§ WHAT THE TASK REQUIRES
Write the entries out exactly. Any images they hold stay out of the copy.

EXTRACTED INFORMATION Start Marker

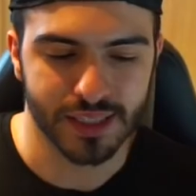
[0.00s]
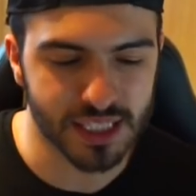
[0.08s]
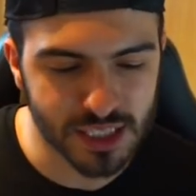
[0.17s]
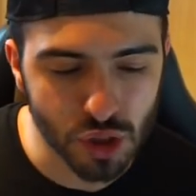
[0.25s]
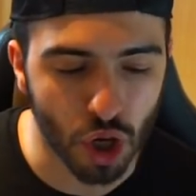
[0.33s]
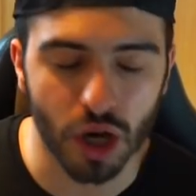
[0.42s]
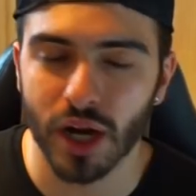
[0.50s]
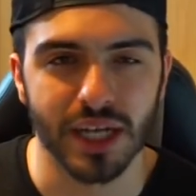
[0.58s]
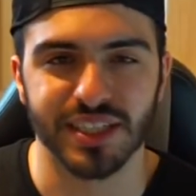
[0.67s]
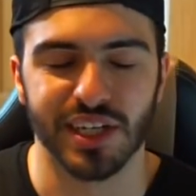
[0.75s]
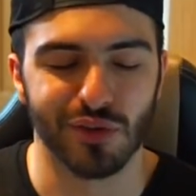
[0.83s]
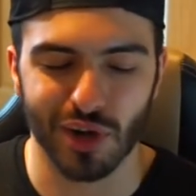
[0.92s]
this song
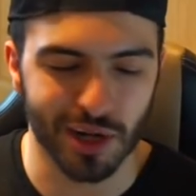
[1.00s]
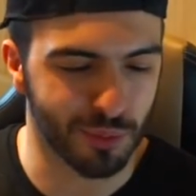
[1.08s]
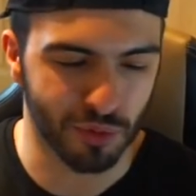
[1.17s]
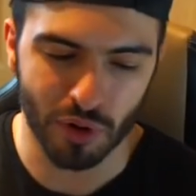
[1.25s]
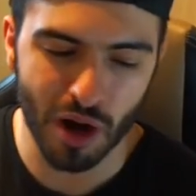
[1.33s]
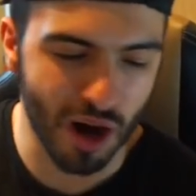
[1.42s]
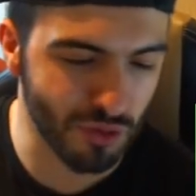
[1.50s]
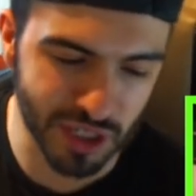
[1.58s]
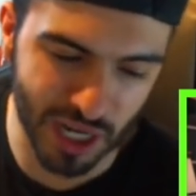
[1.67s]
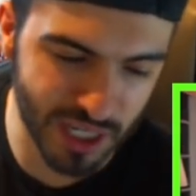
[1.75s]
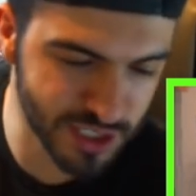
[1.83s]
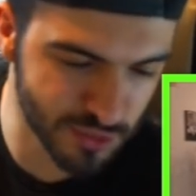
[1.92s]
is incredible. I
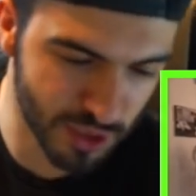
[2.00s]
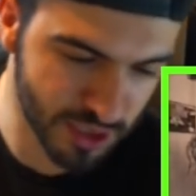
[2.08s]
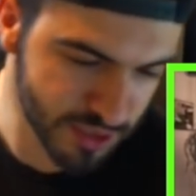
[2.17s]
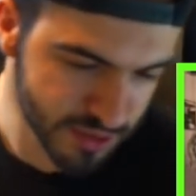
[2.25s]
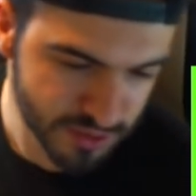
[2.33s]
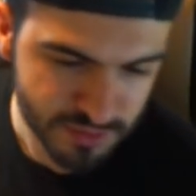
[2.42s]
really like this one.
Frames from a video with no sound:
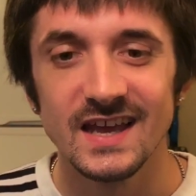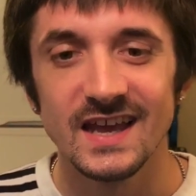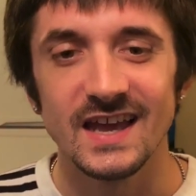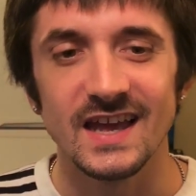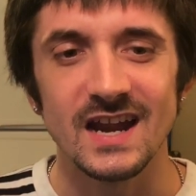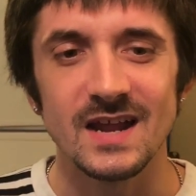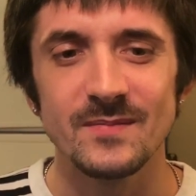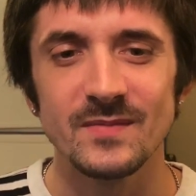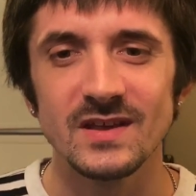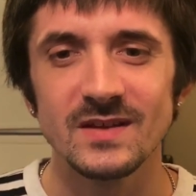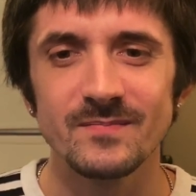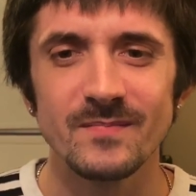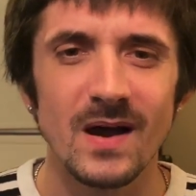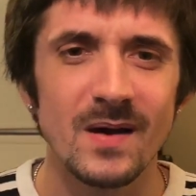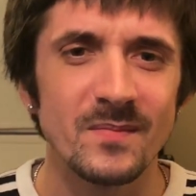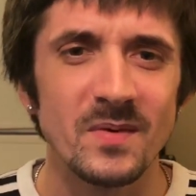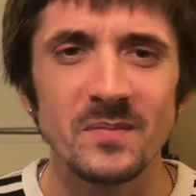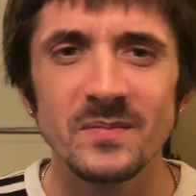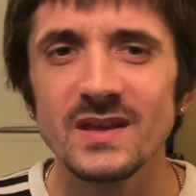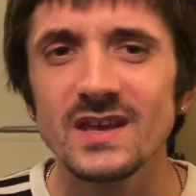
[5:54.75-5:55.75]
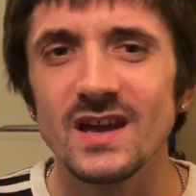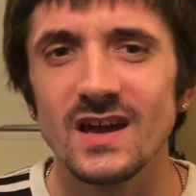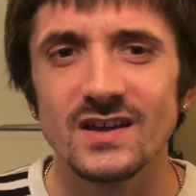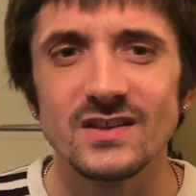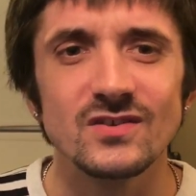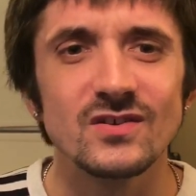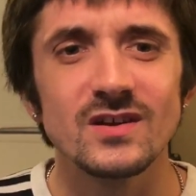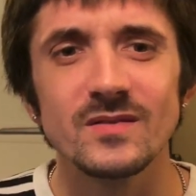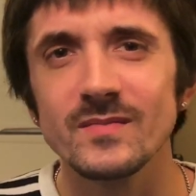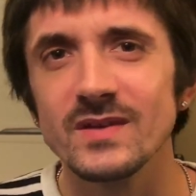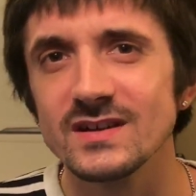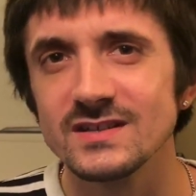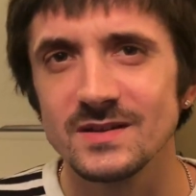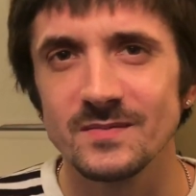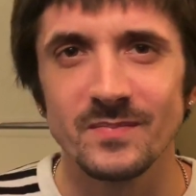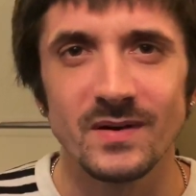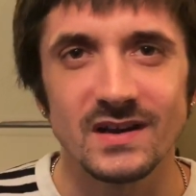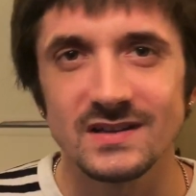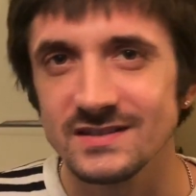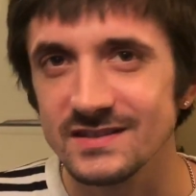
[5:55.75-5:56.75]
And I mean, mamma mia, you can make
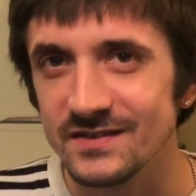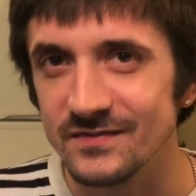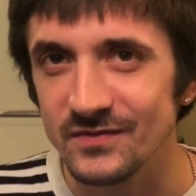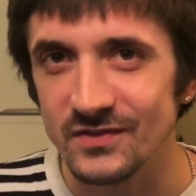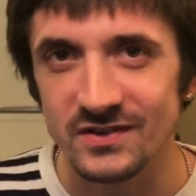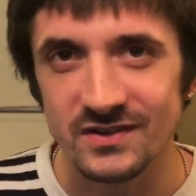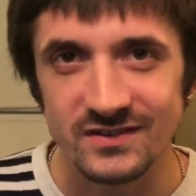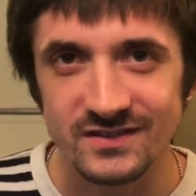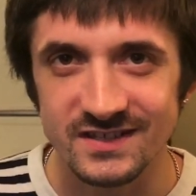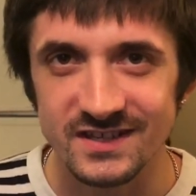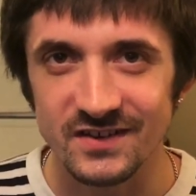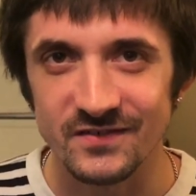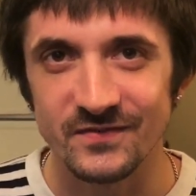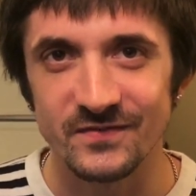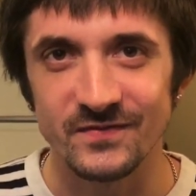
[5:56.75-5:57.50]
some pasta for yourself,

EXTRACTED INFORMATION End Marker

§ OUTPUT FOR THIS TASK
[0.00s]
[0.08s]
[0.17s]
[0.25s]
[0.33s]
[0.42s]
[0.50s]
[0.58s]
[0.67s]
[0.75s]
[0.83s]
[0.92s]
this song
[1.00s]
[1.08s]
[1.17s]
[1.25s]
[1.33s]
[1.42s]
[1.50s]
[1.58s]
[1.67s]
[1.75s]
[1.83s]
[1.92s]
is incredible. I
[2.00s]
[2.08s]
[2.17s]
[2.25s]
[2.33s]
[2.42s]
really like this one.
Frames from a video with no sound:
[5:54.75-5:55.75]
[5:55.75-5:56.75]
And I mean, mamma mia, you can make
[5:56.75-5:57.50]
some pasta for yourself,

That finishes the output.